Opinion - Avalanche warning: the new challenges of the data grid
How will we manage these data? Where will we store them? The new "data grid" brings with it certain responsibilities that must be borne by the users.
Managing storage for a large user base is not a new problem, but grids greatly amplify the scale.
Allocating storage resources is more complicated than managing compute clusters. Upon completion of a compute job, CPUs are simply returned to the common pool; however, their output must be stored and cannot be deleted indiscriminately.
Laws, limits, allocations and restraint
Even the allocation of small storage quotas to thousands of users will add up over time to cause serious problems.
One solution is to put time limits on storage allocation, but this does not help users who want to store data indefinitely.
Another solution is to charge for storage space, which, however, is not in the spirit of grids. Note that this is more of a management issue-of people, not of systems-than a technical one.
Take a look at your desktop
Many tools exist to manage large pools of data, but these do not indicate when the data can be safely deleted. What is a facility manager to do when faced with hundreds of thousands (if not millions) of files owned by thousands of users, to which he has no immediate access? Users are much less likely to worry about disk usage at a site halfway around the world than they are at their university IT centre. We have all been guilty of not cleaning up our desktop; we just go out and buy a larger disk!

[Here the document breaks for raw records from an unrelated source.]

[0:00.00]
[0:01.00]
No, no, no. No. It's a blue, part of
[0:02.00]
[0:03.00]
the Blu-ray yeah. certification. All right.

Policies must be put in place to keep the explosion of data in check. I fear that this can only be done by making most storage space of the "scratch" or "temporary" variety, which will put restrictions on users. Exceptions can be made for large projects such as the LHC, which aggregate the needs of a multitude of users, but the number of these exceptions must be kept reasonable, or system administrators risk spending all of their time contacting users to clear space.

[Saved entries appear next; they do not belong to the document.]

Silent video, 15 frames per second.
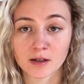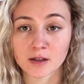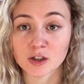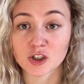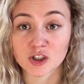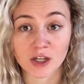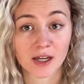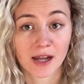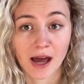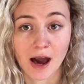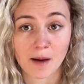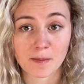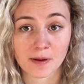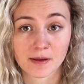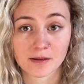Shit
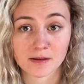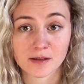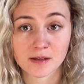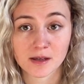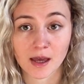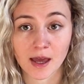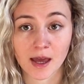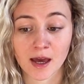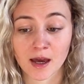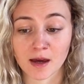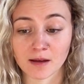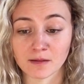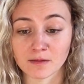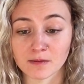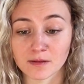happens,
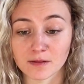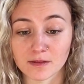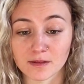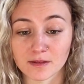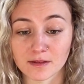and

One year filled in three months
An example of the problem can be found at TRIUMF, Canada's national laboratory for particle and nuclear physics, which houses one of ten Tier-1 centers for the ATLAS experiment at the LHC. After an expansion of the centre in August 2007, one year's storage allocation was filled in about three months!
The main point of this comment is to convince users that it is their responsibility to control their use of storage on the grid. Resource providers and system administrators supply the tools for data management-directory structures, file movement and so on-but users must act responsibly when managing their storage allocation. It is not reasonable for users to wait for an email asking them to delete files because the center is running out of space.
Again, the scale of the problem is amplified by the grid. Whatever solution is adopted, it will inevitably require all of us to exercise restraint.
- Michel C. Vetterli, Simon Fraser University/TRIUMF